Rather than having students perform monologues for their auditions as usual, Roberts decided to give the actors “sides,” or short scenes for whichever character they wanted to try out for. Students memorized and performed the sides on Nov. 18 and 20 after school, with a reader, or someone who is not auditioning for a part, reading for the other character in whichever side the actor performed.
“I chose to have the actors read sides rather than monologues for this audition for variety and accuracy,” Roberts said. “Actors will have to audition with both monologues and sides in real life, and actors will almost always read sides rather than monologues when auditioning for a part or specific plays.”
Callbacks were held on Nov. 21, and actors called back for certain roles read scenes with other actors called back for other roles, in order for the director to decide which configuration of people and dynamic worked best for the play.
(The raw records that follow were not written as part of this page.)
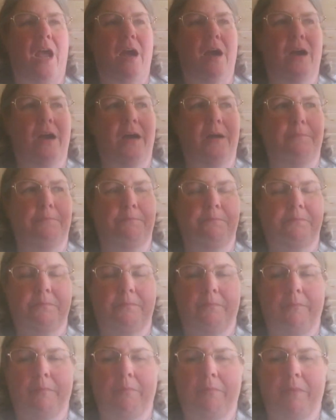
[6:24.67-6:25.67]

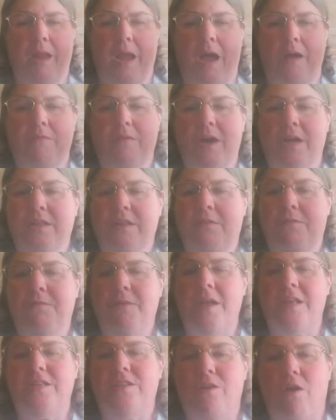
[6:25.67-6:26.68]
I've got the
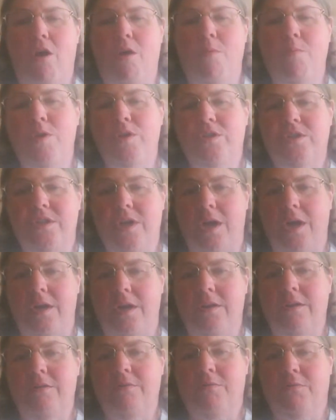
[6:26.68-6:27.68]
fence almost done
The play will be used as the drama department’s Cappies show this year, with student critics from other schools attending the show to write reviews and vote on nominations and awards for the Cappies Gala in June. Unlike with other TJ Drama shows, the audience will be seated on stage and will only be a few feet from the actors to create a more intimate experience.
“I was inspired by the visual of the black brick behind the curtain, and thought it looked really cool, and I think that this play is appropriate for the actors and has roles that students can understand and approach as real actors,” Roberts said. “I love this piece, and I think it’s heartbreaking and timeless.”